Otra modificación destacada es la exclusión de las promociones empresariales del ámbito de aplicación del impuesto al juego. Desde 2010, las empresas que realizaban promociones comerciales estaban sujetas a una carga tributaria equivalente al 10%. Con la nueva ley, dichas actividades dejan de estar gravadas, favoreciendo las estrategias de comercialización y promoción de productos.

No obstante, Galleguillos considera que, si bien la norma representa un avance importante, aún quedan aspectos pendientes de reforma, entre ellos menciona la necesidad de revisar el mecanismo de cálculo de las deudas tributarias, que actualmente utiliza una metodología basada en interés compuesto, situación que genera cuestionamientos desde el ámbito jurídico y financiero.

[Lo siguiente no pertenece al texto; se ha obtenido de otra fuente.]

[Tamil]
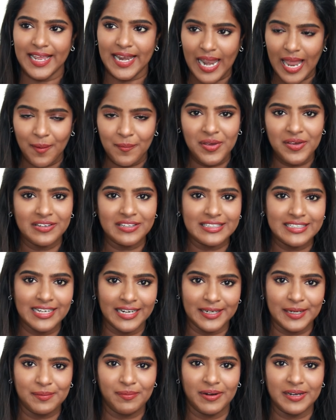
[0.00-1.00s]
எல்லாமே வந்து
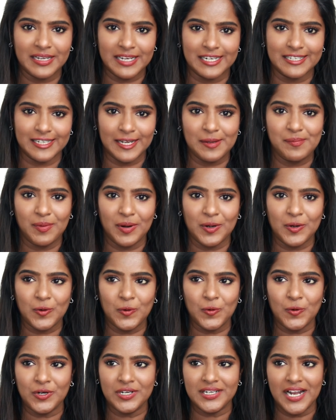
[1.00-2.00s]
கண்டிப்பாக நீங்கள் ட்ரை
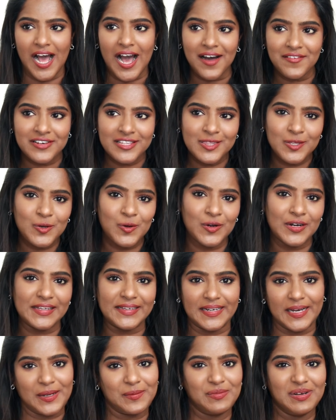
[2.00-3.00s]
பண்ணணும் நான் வந்து
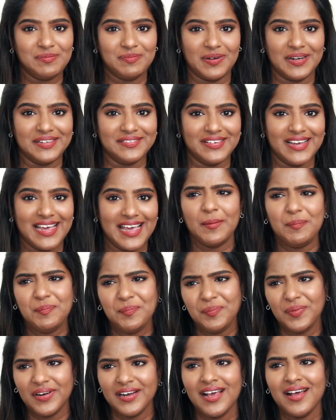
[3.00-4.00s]
உங்களுக்கு ரெக்கமெண்ட் பண்ணுவேன்
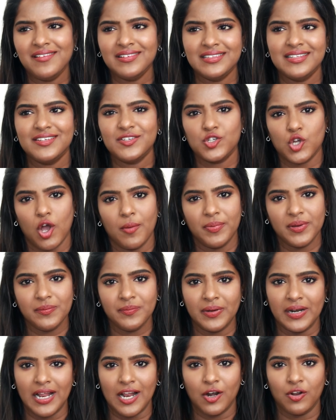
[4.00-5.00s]
எப்போ நான் வந்துட்டு
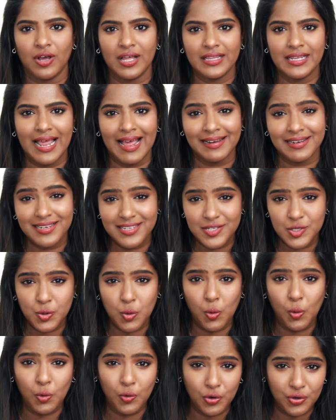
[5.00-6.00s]
ஷாப்பிங் பண்ணாலும் அதில்
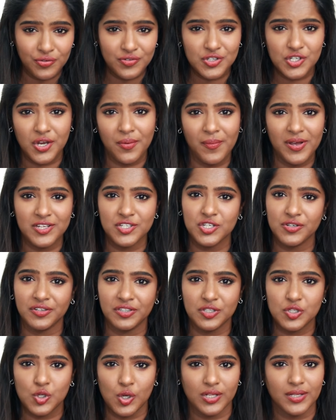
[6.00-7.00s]
அட்லீஸ்ட் ஒரு விஷயமாச்சும்
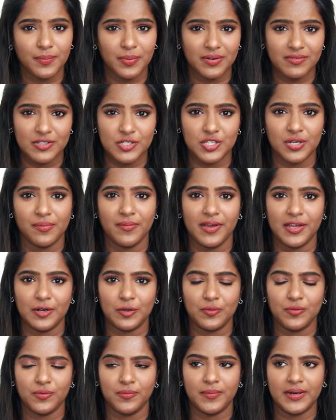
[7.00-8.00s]
வந்து சொதப்பல் விஷயமா
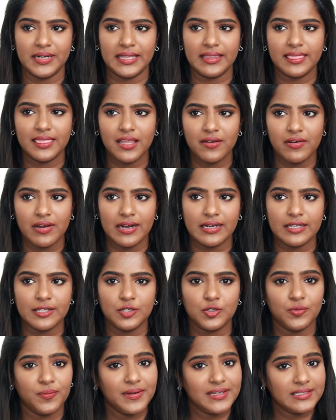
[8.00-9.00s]
இருக்கும் பட் இந்த
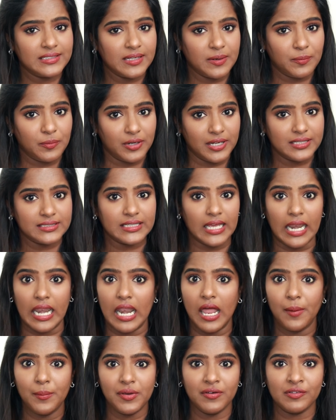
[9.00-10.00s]
வாட்டி டு மை சர்ப்ரைஸ்
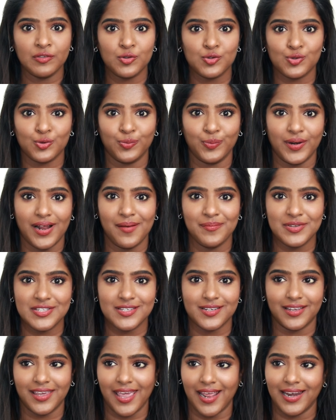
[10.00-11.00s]
எல்லாமே வந்து சூப்பராக
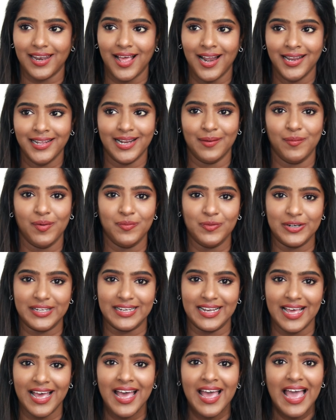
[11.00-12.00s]
அமைஞ்சிருக்கு என்னாலே நம்ப
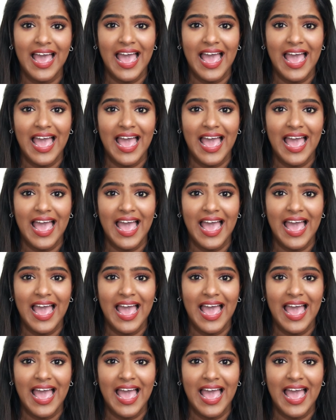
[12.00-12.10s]
முடியல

Asimismo, aclaró que los beneficios de la Ley 1733 solamente alcanzan a tributos administrados por el Servicio de Impuestos Nacionales y la Aduana Nacional. Quedan excluidos los impuestos municipales, como los relacionados con bienes inmuebles, vehículos o transferencias de propiedad.

La condonación y los mecanismos de regularización también tienen límites. Solo podrán acogerse deudas iguales o inferiores a 10 millones de bolivianos.

Para el analista, la nueva legislación no resuelve todos los problemas estructurales del sistema tributario boliviano, pero sí constituye un paso relevante hacia una mayor seguridad jurídica, una administración más eficiente y una relación menos conflictiva entre el Estado y los contribuyentes.